We have been stuck in a rough patch for a while now which has been a learning experience for us. While there are worse places we could be and that we have been in, this has been a tough stretch and we aren’t out of the woods yet. (Days after starting this article, I came down with Corona and the majority of my house is sick as well). What we have been learning through this time is how easily we are satisfied with the faux solutions of this world that seek to lead us away from suffering rather than embracing it.

What brought this idea to mind and inspired this post was an incident that occurred the other day. For some reason, I woke up with internal pain. My heart was suffering. I needed to be alone and thankfully my wife encouraged me to go to the room and have some alone time. I sat in the chair and was alone with my thoughts that were going everywhere. I was feeling overwhelmed with many things. My wife brought me a piece of paper with the words of the Psalmist- “In the multitude of my thoughts within me thy comforts delight my soul.” Psalm 94:19. I repeated those words over and over. While I was doing this the thought of doing something fun with my family came to mind and dispelled the pain.
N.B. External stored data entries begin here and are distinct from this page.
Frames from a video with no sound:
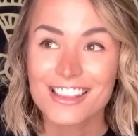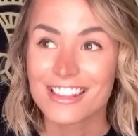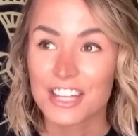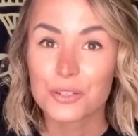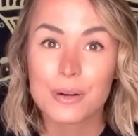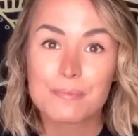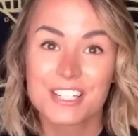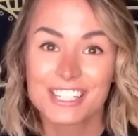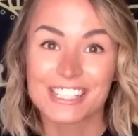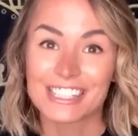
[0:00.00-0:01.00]
than
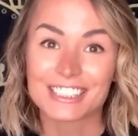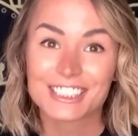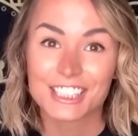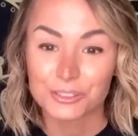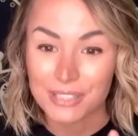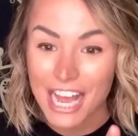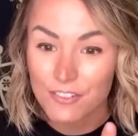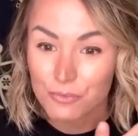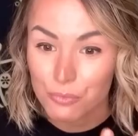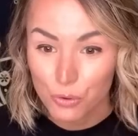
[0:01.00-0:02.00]
reptilians, because we
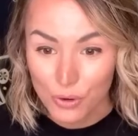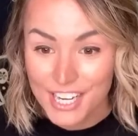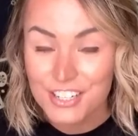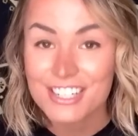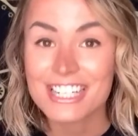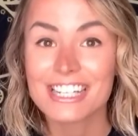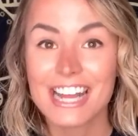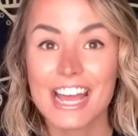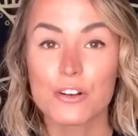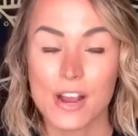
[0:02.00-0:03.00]
have greater
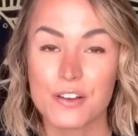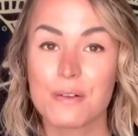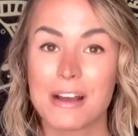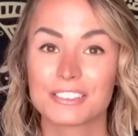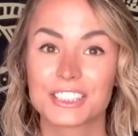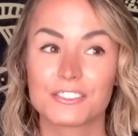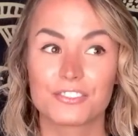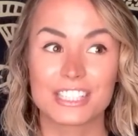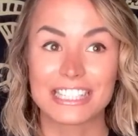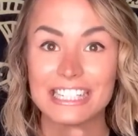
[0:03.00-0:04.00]
DNA, greater amounts of
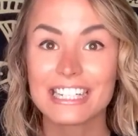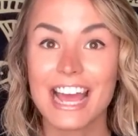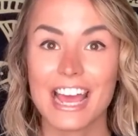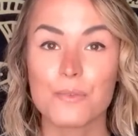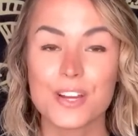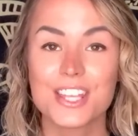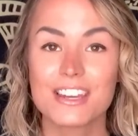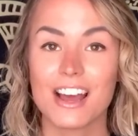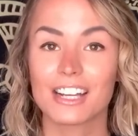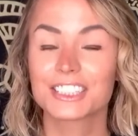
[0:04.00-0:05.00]
DNA
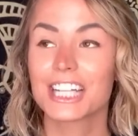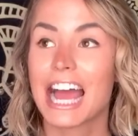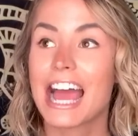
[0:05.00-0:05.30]
within us,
On the surface, this seems like a wonderful thing- that just looking forward to that particular family activity brought me peace. However, as I was thinking about the Prophet’s words I realized that I was missing the mark. I was using a thing, that in itself is good, as a way to escape from the suffering- the pain of heart.

What gives evidence to the fact that this was not a good solution to my sorrows is that it took me away from where I should have been at that moment- in prayer. The time would come when we would enjoy that family activity, but it was not now. I needed to be present and I needed to endure this pain of heart and, by enduring, commune with God even if only for a short time. The quick solution sought to alleviate the pain and cut short my prayer, my communion with God.
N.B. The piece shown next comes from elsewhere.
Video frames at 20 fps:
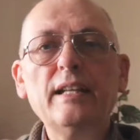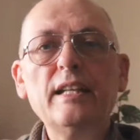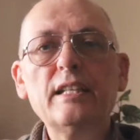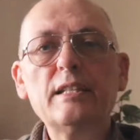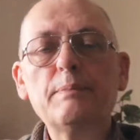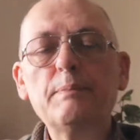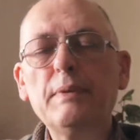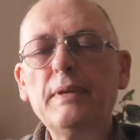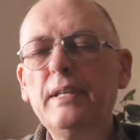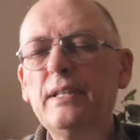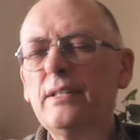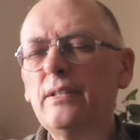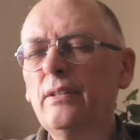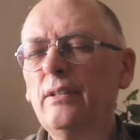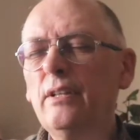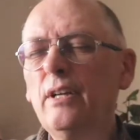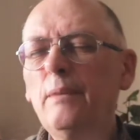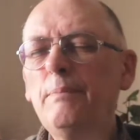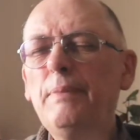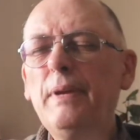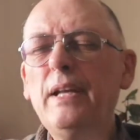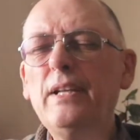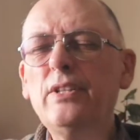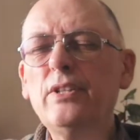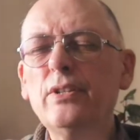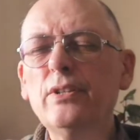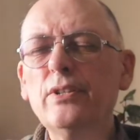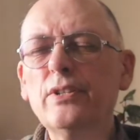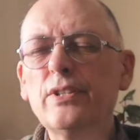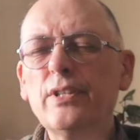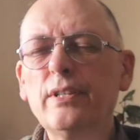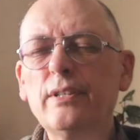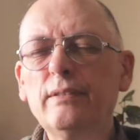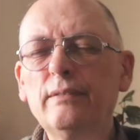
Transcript: it's based on arpeggios.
The problem is that we try to run away from pain and suffering. That is the overwhelming goal of the world around us- to escape suffering. The world offers us its bread and circus to escape the pain. The world has something for everyone. The evil one is behind all of this. If, as Fr. Seraphim pointed out, the other world draws near to us through suffering then the evil one will gladly offer to bail us out. We must be careful not to fall for this.  
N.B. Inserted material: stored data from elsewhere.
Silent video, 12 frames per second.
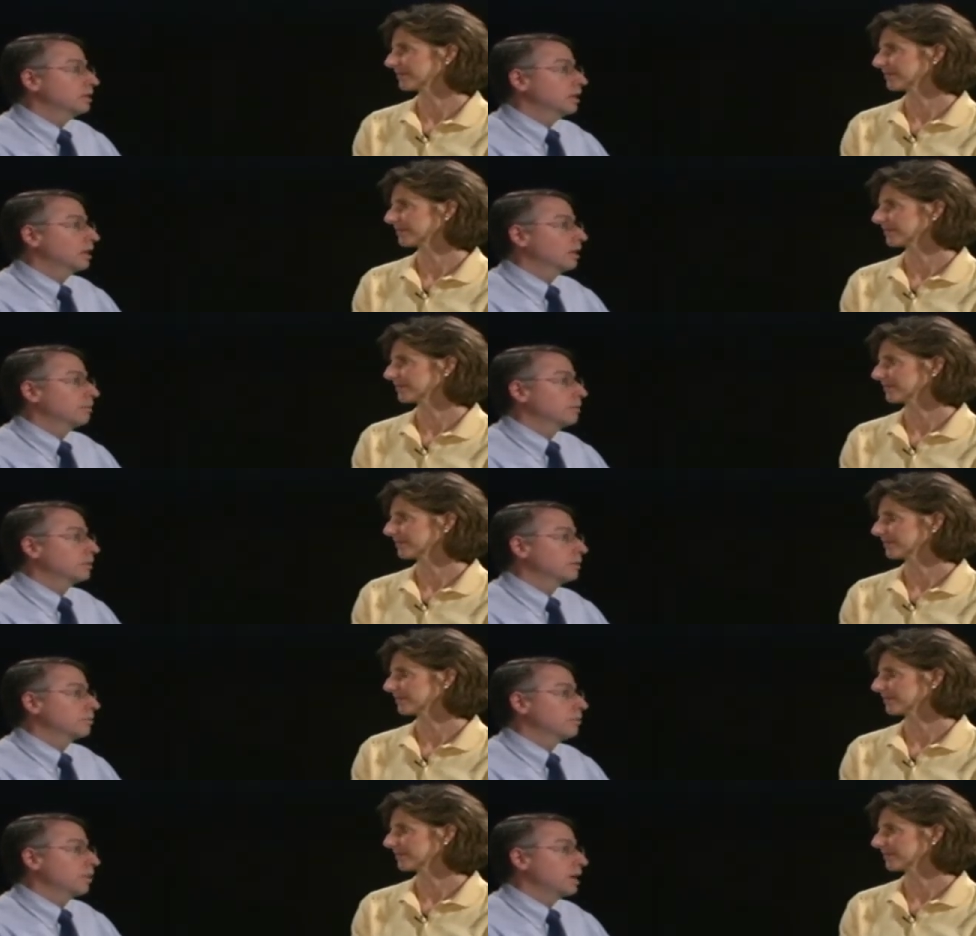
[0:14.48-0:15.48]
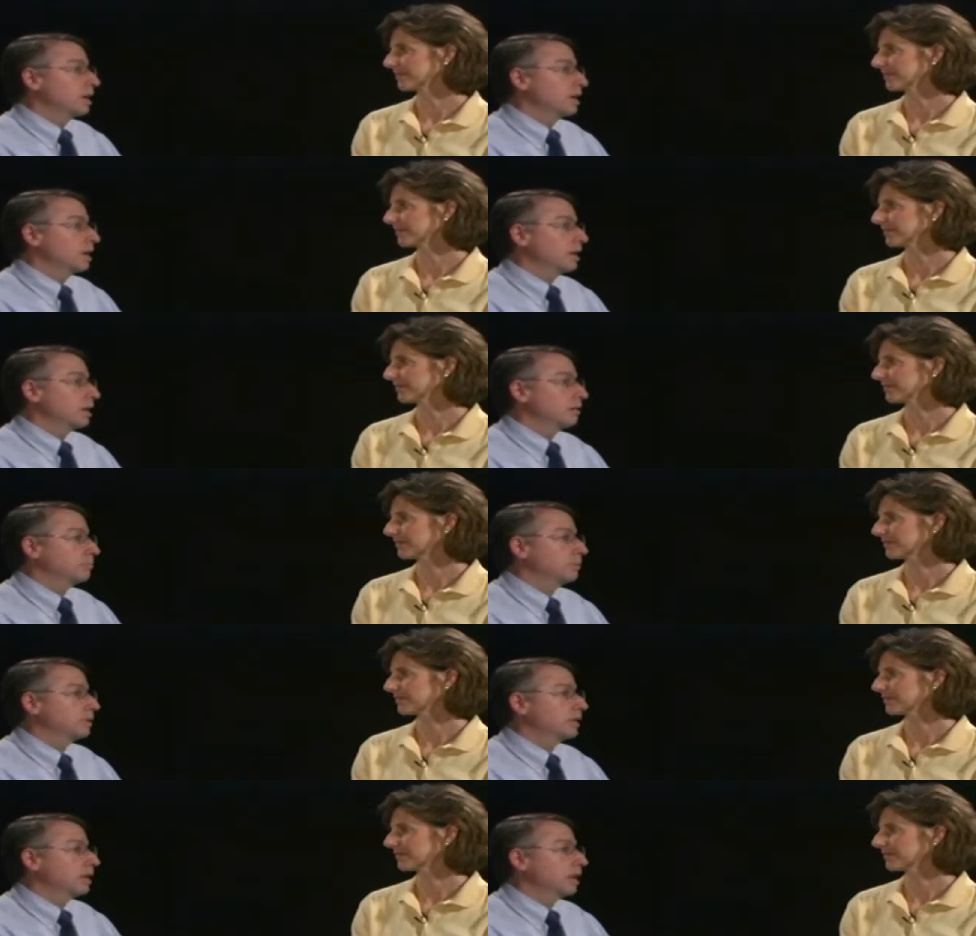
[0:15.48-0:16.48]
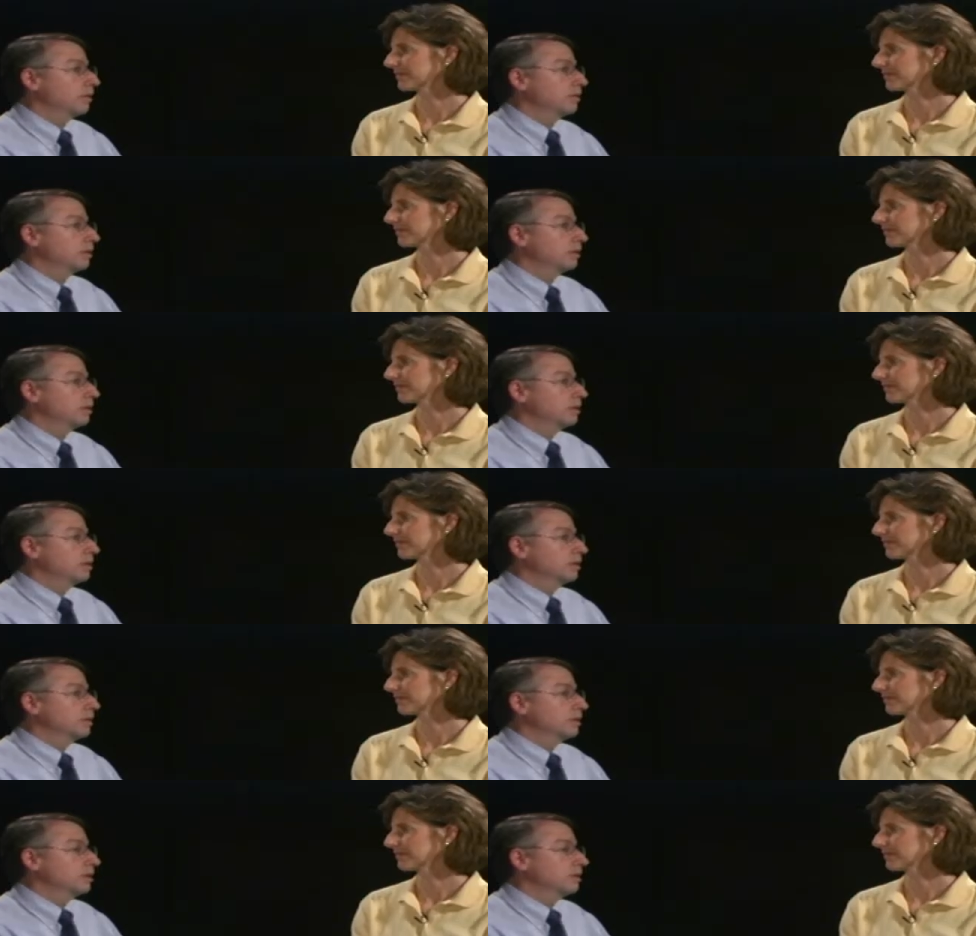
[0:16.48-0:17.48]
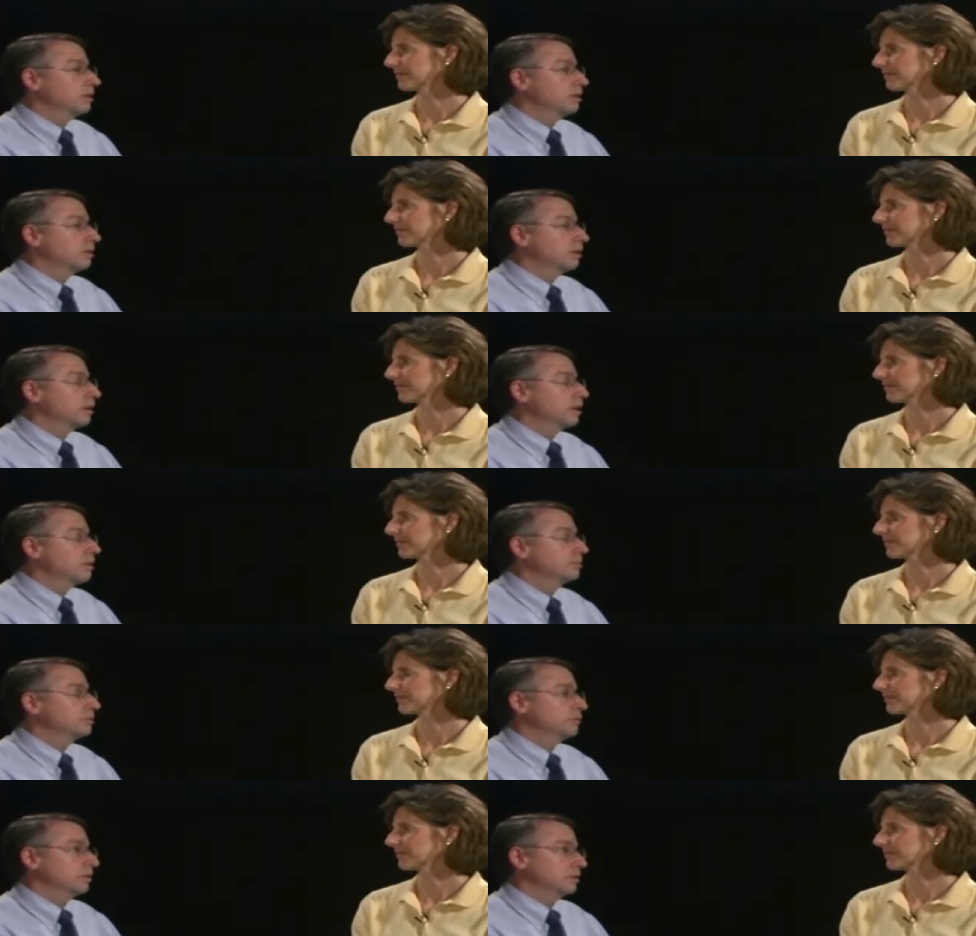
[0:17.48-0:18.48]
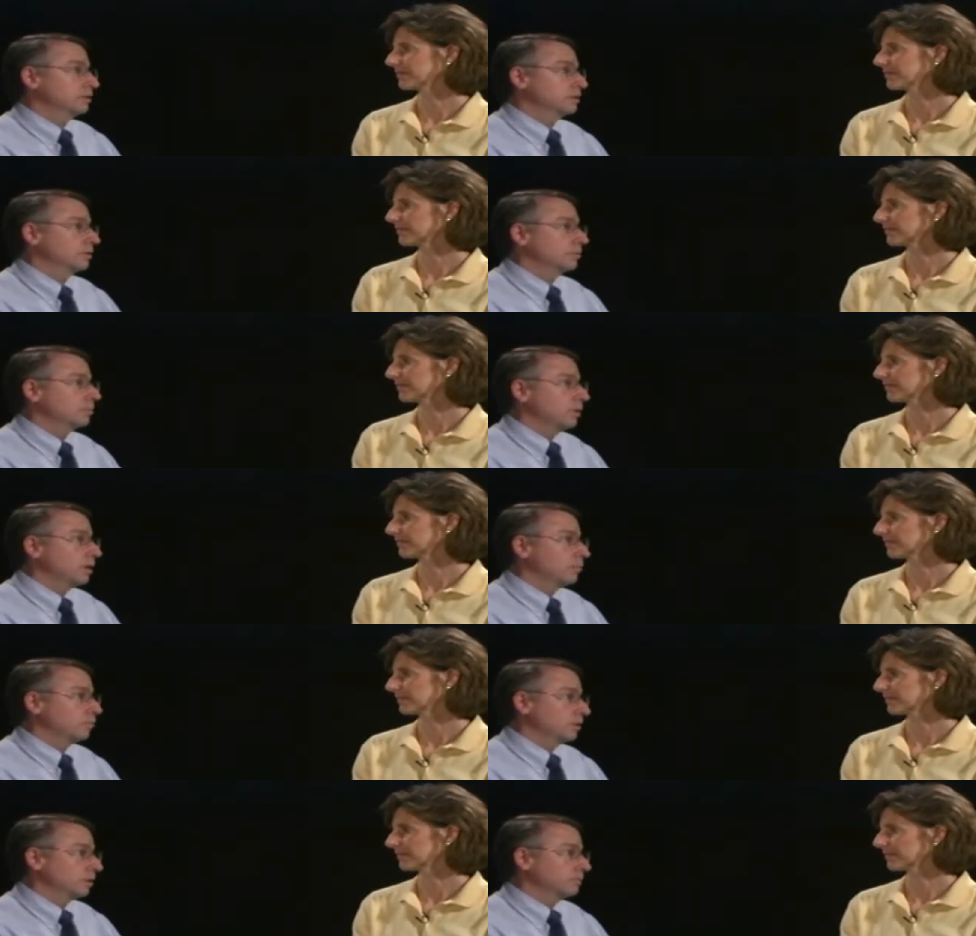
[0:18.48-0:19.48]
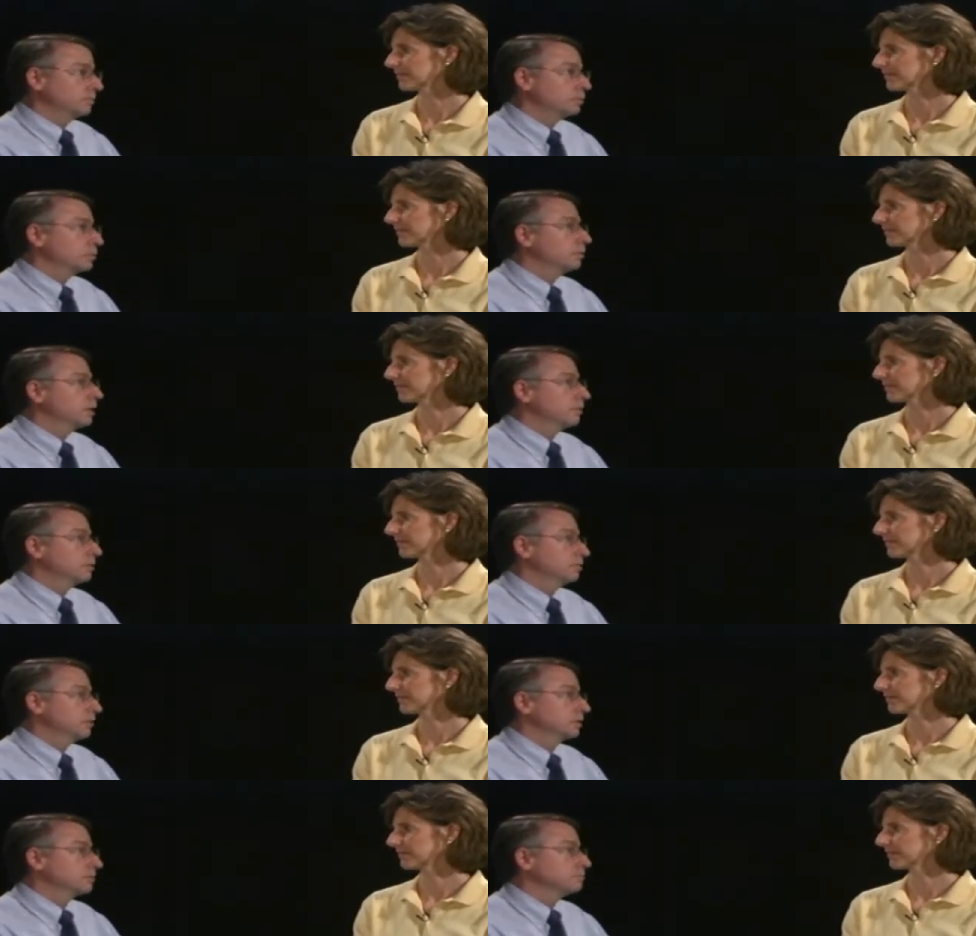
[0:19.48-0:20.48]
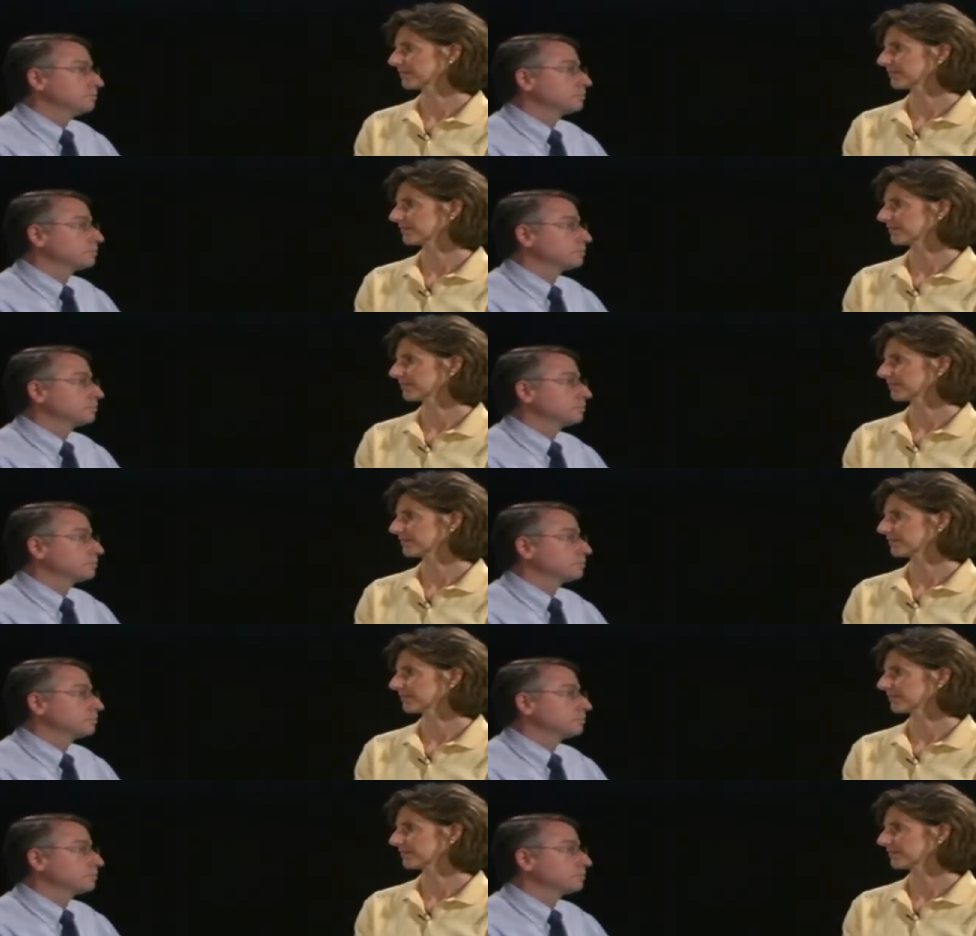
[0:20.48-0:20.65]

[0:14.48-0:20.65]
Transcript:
Speaker 1: the brain, and particularly how the hemispheres of the brain work, the supple hemispheres.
We are called to use suffering to draw near to God. We are called to pick up our cross and follow Him. We are called to participate in His suffering. And in this suffering, we find delight in His comforts. His comforts are, first and foremost, His Communion with us through the Sacraments and services of the Church. 

When we are broken we must not allow ourselves to be satisfied by the bread and circus of the world around us. We must not look for the easy way out. We must allow ourselves to feel the pain and to stay there until He comforts us with Himself.

This process leads to what the Orthodox Church calls “Joyful Sorrow.” This defies the logic of this world by bringing into one place what the world would consider complete opposites- suffering and joy.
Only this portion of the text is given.